Bill Thompson on BBC News criticizes social software.
Technology analyst Bill Thompson does not think social software will induce
any radical societal changes over the next year and a half, and thinks that
people should arm themselves against its overhyped promises. However, he
argues that the issue of social software has value, because it is
encouraging people to discuss the Internet as a tool for relating to each
other rather than focusing on its purely technological aspects. Thompson
writes, “it is now possible to have a serious debate about the social impact
of the Internet without mentioning protocols, packets or programming, and
that in itself is significant progress.” Unfortunately, he criticizes the
way that people consider the myriad products and services that facilitate
network interaction as a single instrument, which he calls a Western trend
that favors simplicity over the comprehension of complexity.
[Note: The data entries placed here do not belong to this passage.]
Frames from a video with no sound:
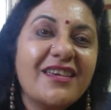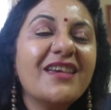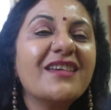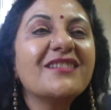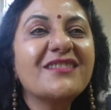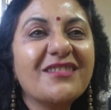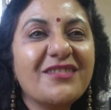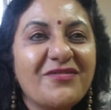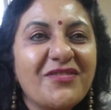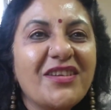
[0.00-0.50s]

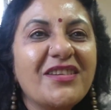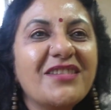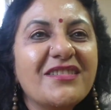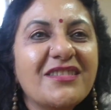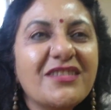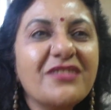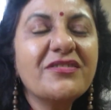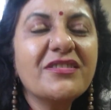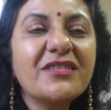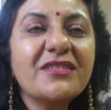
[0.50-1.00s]
Yes, a very
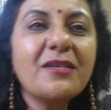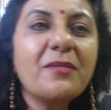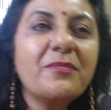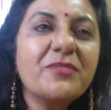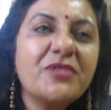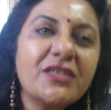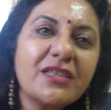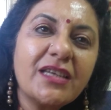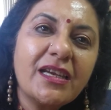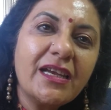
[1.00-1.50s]
serious
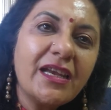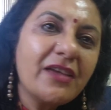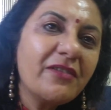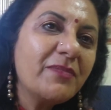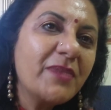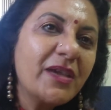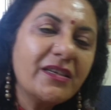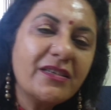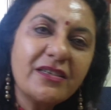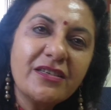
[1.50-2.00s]
subject, and
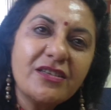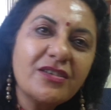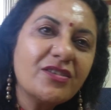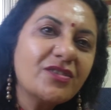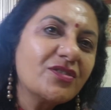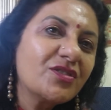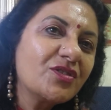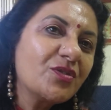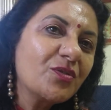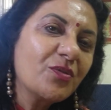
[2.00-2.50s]
I've made it in
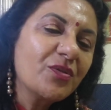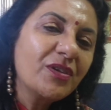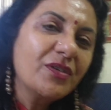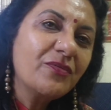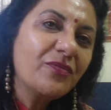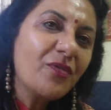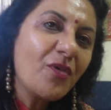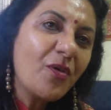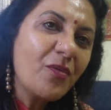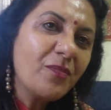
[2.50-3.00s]
a story
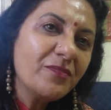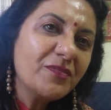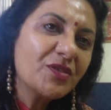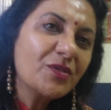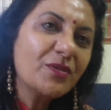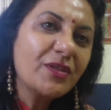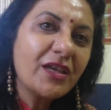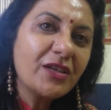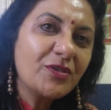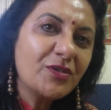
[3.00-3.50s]
form
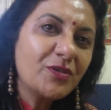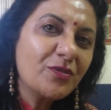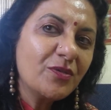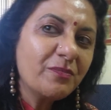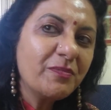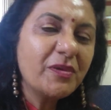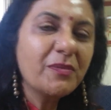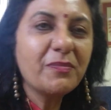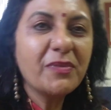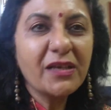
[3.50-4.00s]
so that, you know,
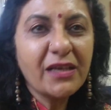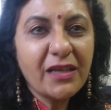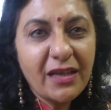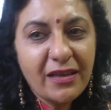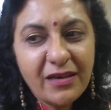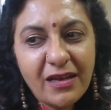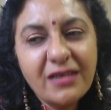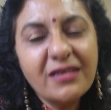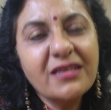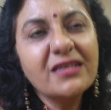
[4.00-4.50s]
people
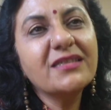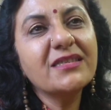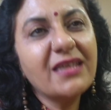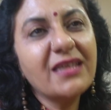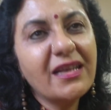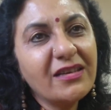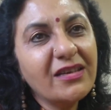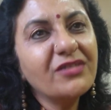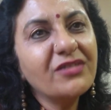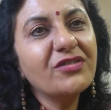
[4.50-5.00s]
can
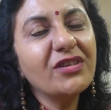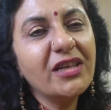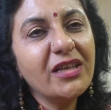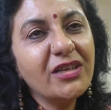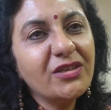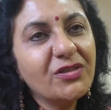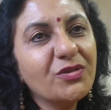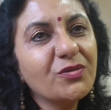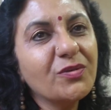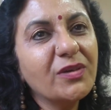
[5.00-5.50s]
understand and
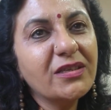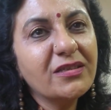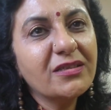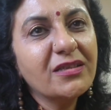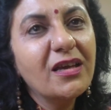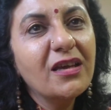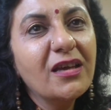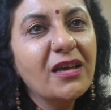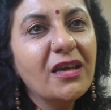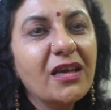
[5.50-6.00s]
relate to it.
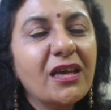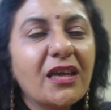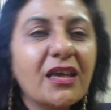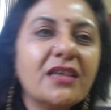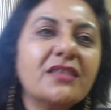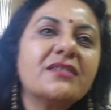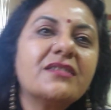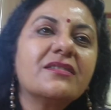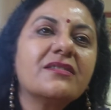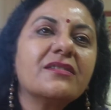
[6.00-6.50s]

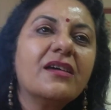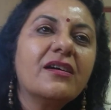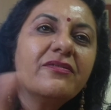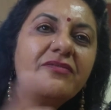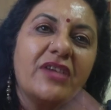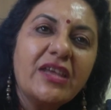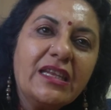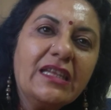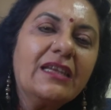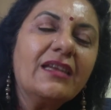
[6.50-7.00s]
It's a
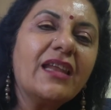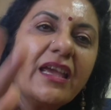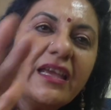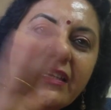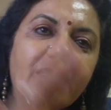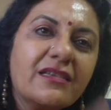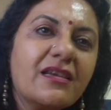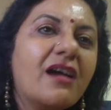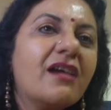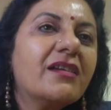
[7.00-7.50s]
very
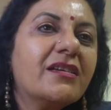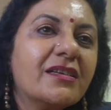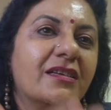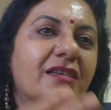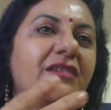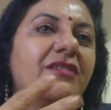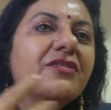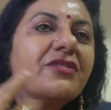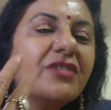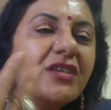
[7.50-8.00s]

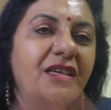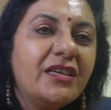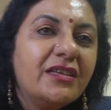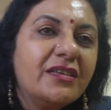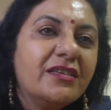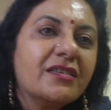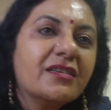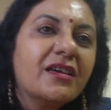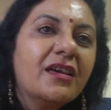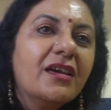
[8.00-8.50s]
light-hearted
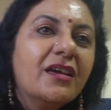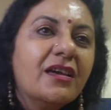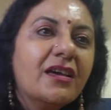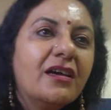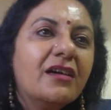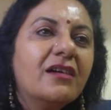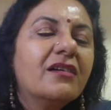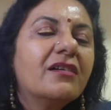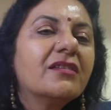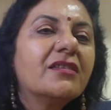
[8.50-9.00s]
read,
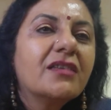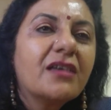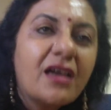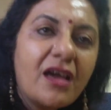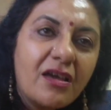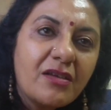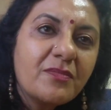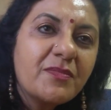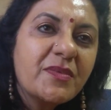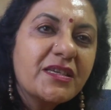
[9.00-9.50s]
the
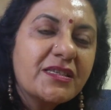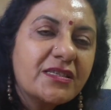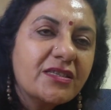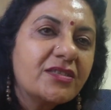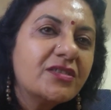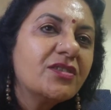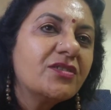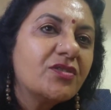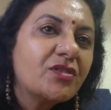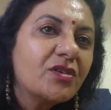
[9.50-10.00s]
Karmic
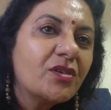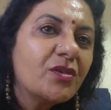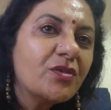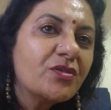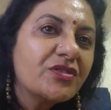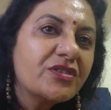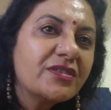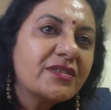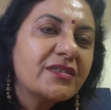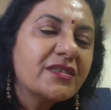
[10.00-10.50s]
City
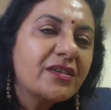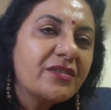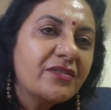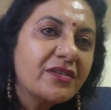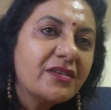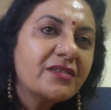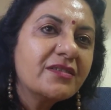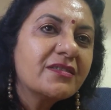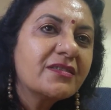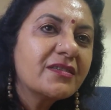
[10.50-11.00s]
trilogy
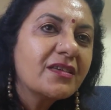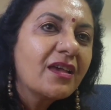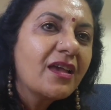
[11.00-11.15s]
series.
Thompson makes
the even more lamentable observation that the people talking about social
software have a complete disregard for the last two decades’ worth of
research into human-machine interaction, not to mention the research into
psychology and human-to-human communications that has gone on over the last
century. “This lack of awareness of what has been done before means that, by
and large, the ongoing debate about social software is generally
uninteresting, intellectually shallow and largely irrelevant,” Thompson
charges. He blames this on the wide availability of online publishing
programs, the push to cross-link all comments and debates, and an absence of
a historical or research-based viewpoint.